I am not sure how saying I MADE BAD CHOICES is an excuse. Doesn't an excuse try to explain away a problem? I MADE BAD CHOICES explains away nothing. How is this really different than saying: I LOST MY TEMPER I AM ABUSING DRUGS I WENT HOME AND GOT A GUN Just because the specific choice isn't indicated doesn't mean it isn't a valid acceptance that the blame belongs on the doer. Pleas also note that the phrase begins with 'I' as in I MADE THE CHOICE AND IT WAS A BAD ONE How exactly is that not personal responsibility? I am not saying that every time someone says this they are sincere. No one can say that about any sentence ever used. But to brush off the phrase as an excuse for any kind of behavior seems incorrect. It seems more of a general acceptance of blame without having to actually detail it. Nice touch also blaming social workers for no apparent reason.

vivian

Wed, Jan 30, 2013 : 12:39 p.m.

I agree with you about the glib use of this line by people who want to minimize the badness of their own (or a client's) behavior.
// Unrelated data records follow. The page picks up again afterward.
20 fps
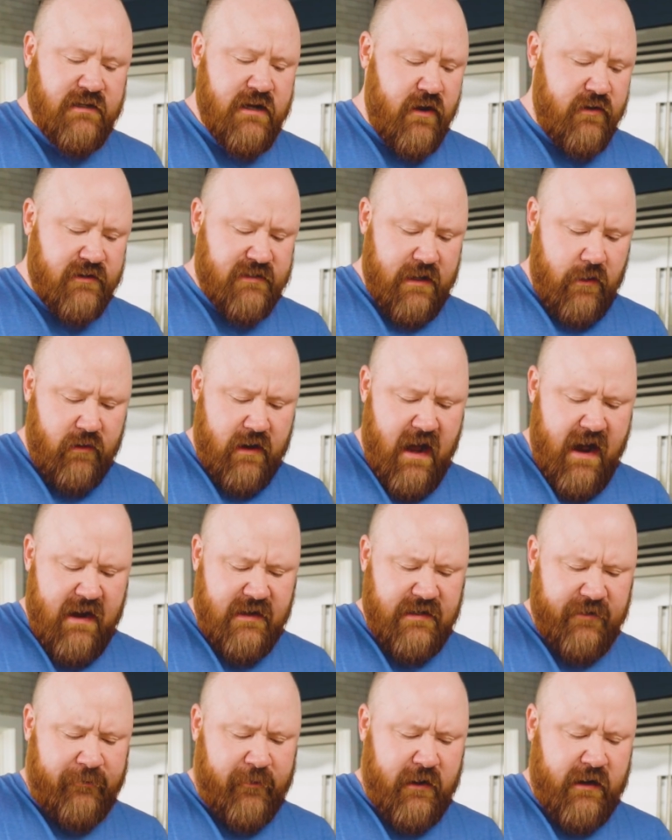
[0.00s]
notice they were kind of
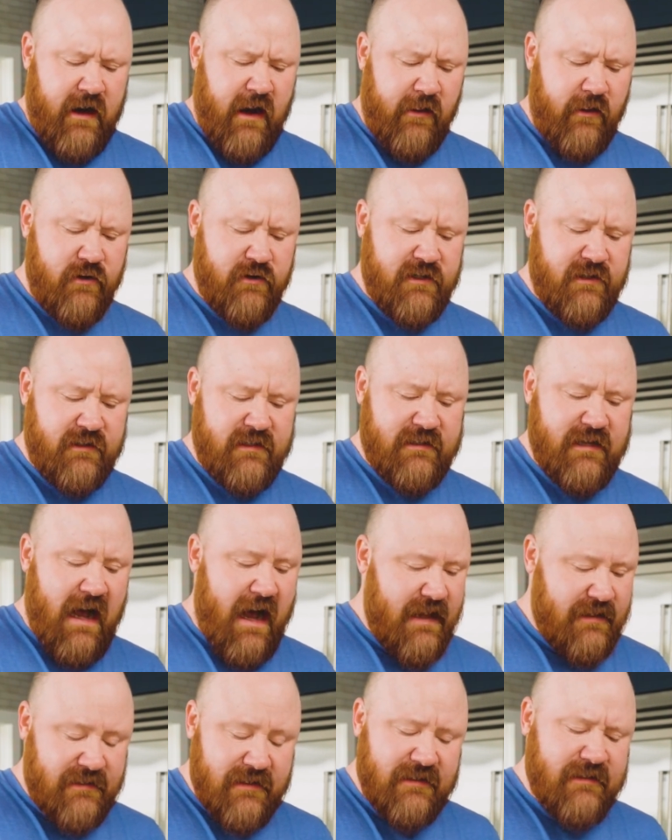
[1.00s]
different colors and
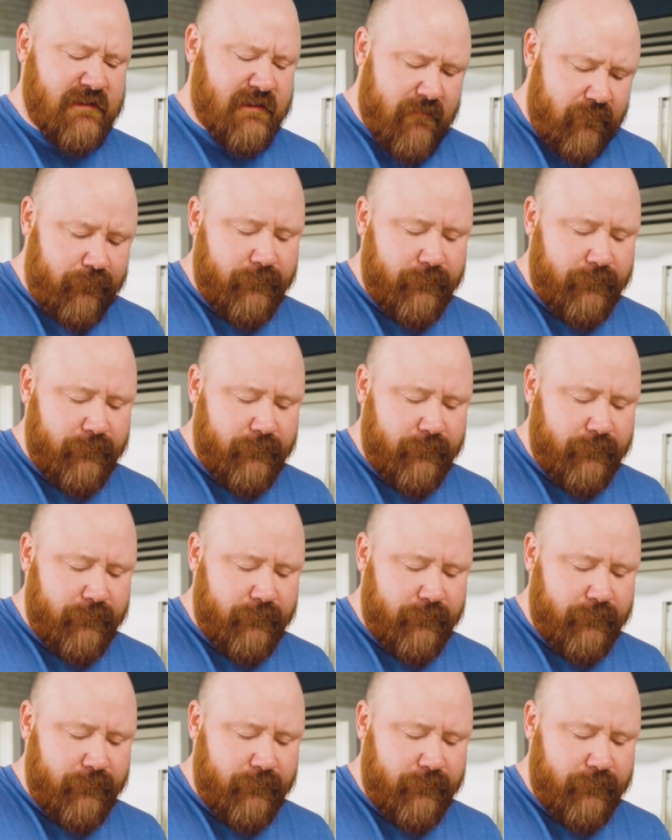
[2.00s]
sizes.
It could (emphasis here on 'could') be an appropriate and meaningful statement if listeners really heard and thought about the words and the assertion they make: i.e., I (no one else--not society, not my parents, not somebody who mistreated me, but I myself) made some bad (not unfortunate, not suboptimal, not honestly mistaken, but bad, even vicious or wicked) choices (that's CHOICES regarding my actions: freely chosen & freely undertaken courses of action, under no compulsion, in a situation when I could have chosen or undertaken other other actions). Of course, if a person who would try to justify really rotten behavior recognized that he were making this assertion, he'd probably find some other weasel words to absolve himself with. And unfortunately, there'd probably be plenty of good-intentioned but naive people (or unscrupulous attorneys) who'd help him find them. We could approach a lot of our social problems a LOT more effectively if we'd just speak plainly and honestly and ditch the pseudo-psychological language that so often obscures simple truths. That's not to say that we couldn't recognize complexities and make sophisticated judgments about human behavior, with sensitivity and appropriate compassion, but we need to start by identifying what we're dealing with. Assuming that the conviction is valid, this man, knowing that he had AIDS, raped a boy under his supervision. Choices? CHOICES? Was violating a teenager just one of several morally equivalent options? Come on. Justcurious is dead on with his or reaction.

genetracy

Wed, Jan 30, 2013 : 4:48 a.m.

Don't worry Mr Christian, the ACLU has your back.

Jimmy

Wed, Jan 30, 2013 : 6:28 p.m.

hahahaha

A2M3

Wed, Jan 30, 2013 : 3:52 a.m.

I am not an elephant, I am a maaaaan!

Dog Guy

Wed, Jan 30, 2013 : 12:23 a.m.

It was some other monster with the same name and address.

An Arborigine

Tue, Jan 29, 2013 : 10:22 p.m.

No, he's actually a Saint of a man, always tried to help people. Give us a break Leonardo!

Jimmyc

Tue, Jan 29, 2013 : 10:10 p.m.

Oh sure. Blame the media. Three years is not enough. Despicable.